▸ **Exercise**
Wherever a picture appears in the data below, omit it, and restate everything else word for word.

━━━━━ Information shown ━━━━━

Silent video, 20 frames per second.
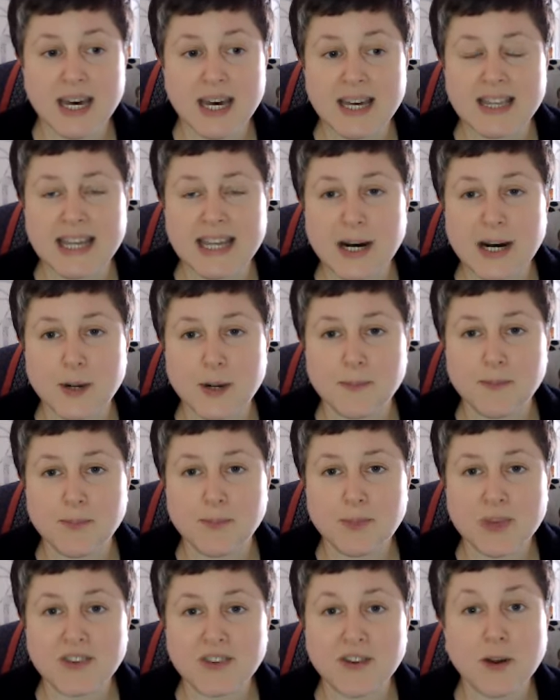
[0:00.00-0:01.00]
Now,
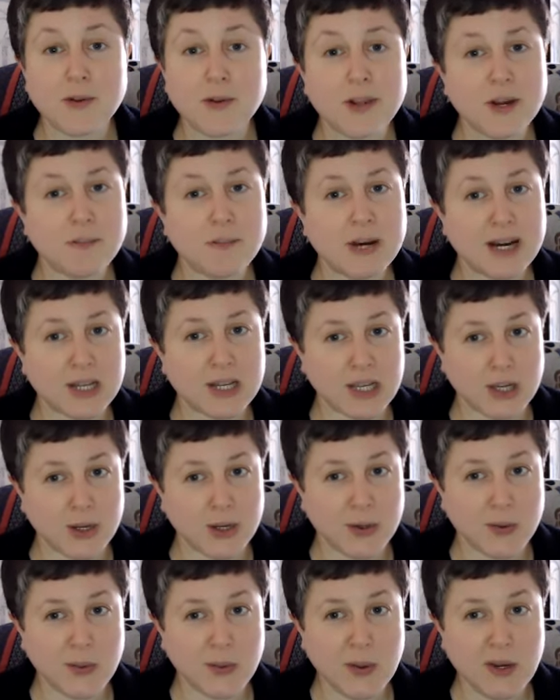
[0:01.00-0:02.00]
don't know about
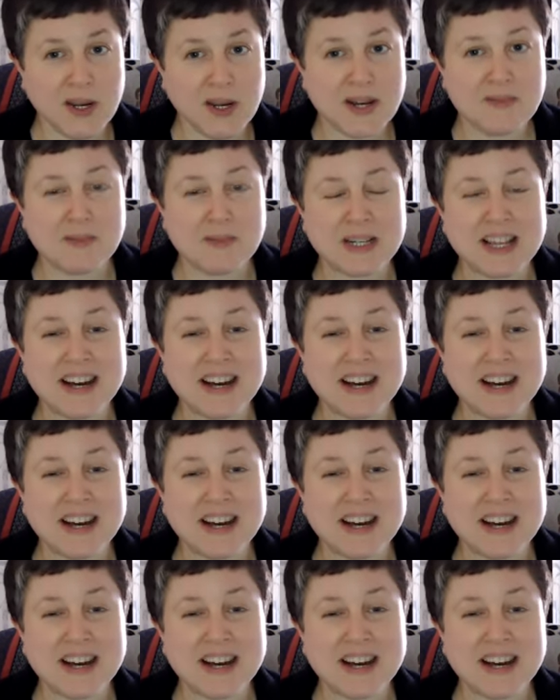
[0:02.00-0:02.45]
you, but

━━━━━

▸ **Final answer**
Silent video, 20 frames per second.
[0:00.00-0:01.00]
Now,
[0:01.00-0:02.00]
don't know about
[0:02.00-0:02.45]
you, but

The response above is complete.